If it were that much worse, Fortune 500 companies would be abandoning it at a rate of knots.



Windows has its problems but the popularity of Apple hardware has made it a favorite target of hackers. The reasons we need to keep our devices patched and try to stay safe are documented in the CVE reports (1) that Apple references in its security releases.

(1) Common Vulnerabilities and Exposures (CVE) is a database of publicly disclosed information security issues.


The problem is that because of the size of the installed base, there’s much more malware directed at Windows.

I had two family members get hit with attempted Windows ransomware attacks.
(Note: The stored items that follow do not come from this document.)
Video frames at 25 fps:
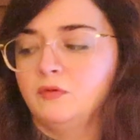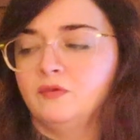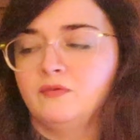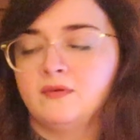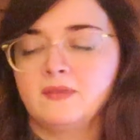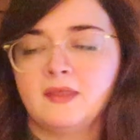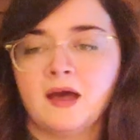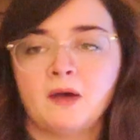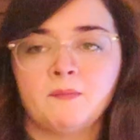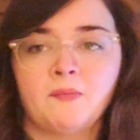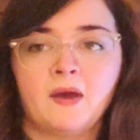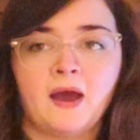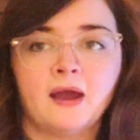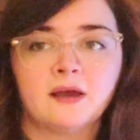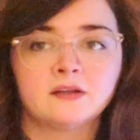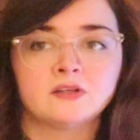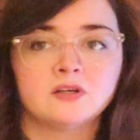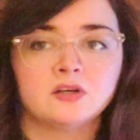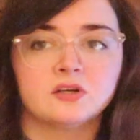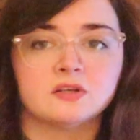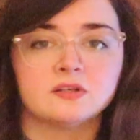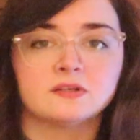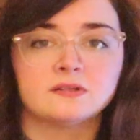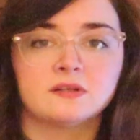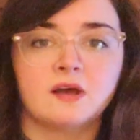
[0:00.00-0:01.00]
moving that back
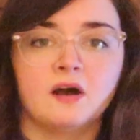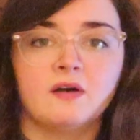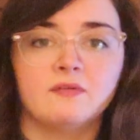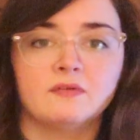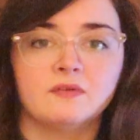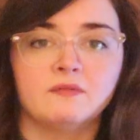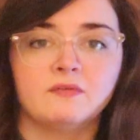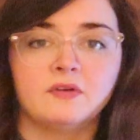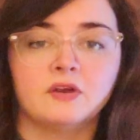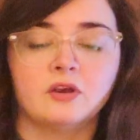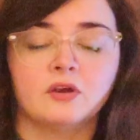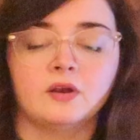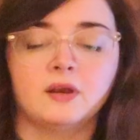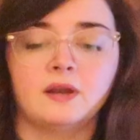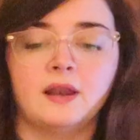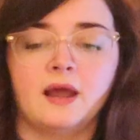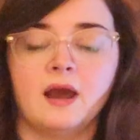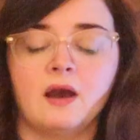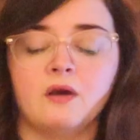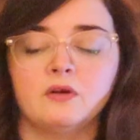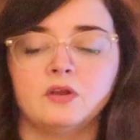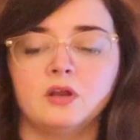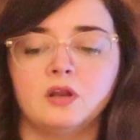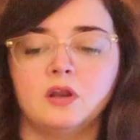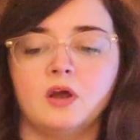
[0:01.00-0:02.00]
to yourself and figuring
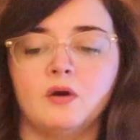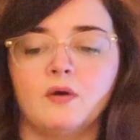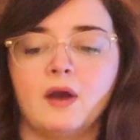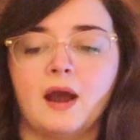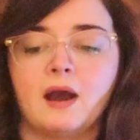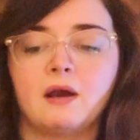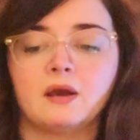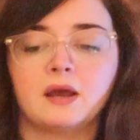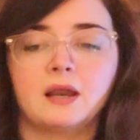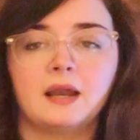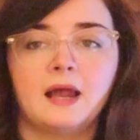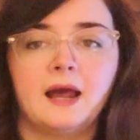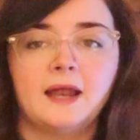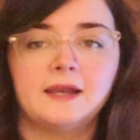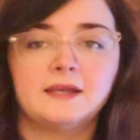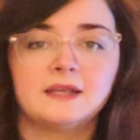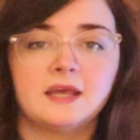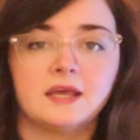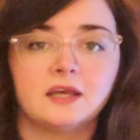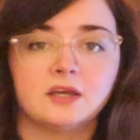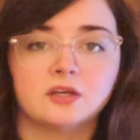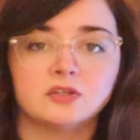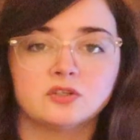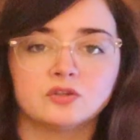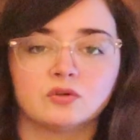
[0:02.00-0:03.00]
out, you know, how can I
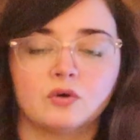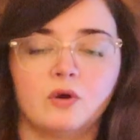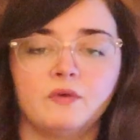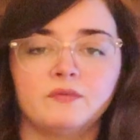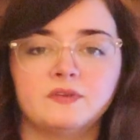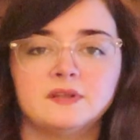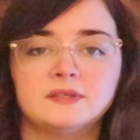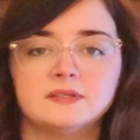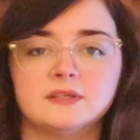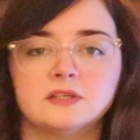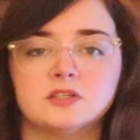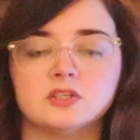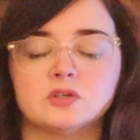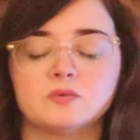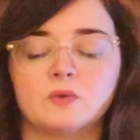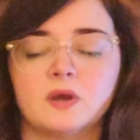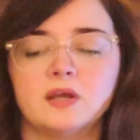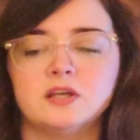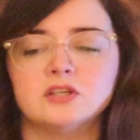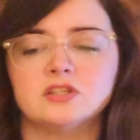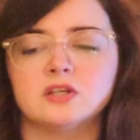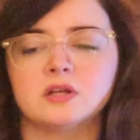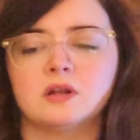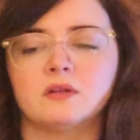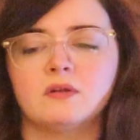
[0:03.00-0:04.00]
take control of the
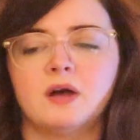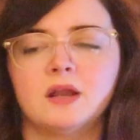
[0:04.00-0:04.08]
situation?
Fortunately, one was using a Mac and the other was using Linux because I’d installed it for her on her laptop.

Businesses continue to use Windows because it has extensive features that make it easy to centrally manage by IT departments, which not only have expertise in mitigating risks, but have the power to enforce organization-wide policies, as well as tools to limit what users can do on their machines. In some cases they also need to use business-critical software that only runs on Windows.

That can’t be compared to individual, non-techie users trying to guess what’s safe to install on their own PCs and which links, text messages, and emails are and aren’t legit.


I’ve some experience with installing Linux on a Mac (and PC) and I do love a project like this - so perhaps in the future. Thanks for reminding me of this option.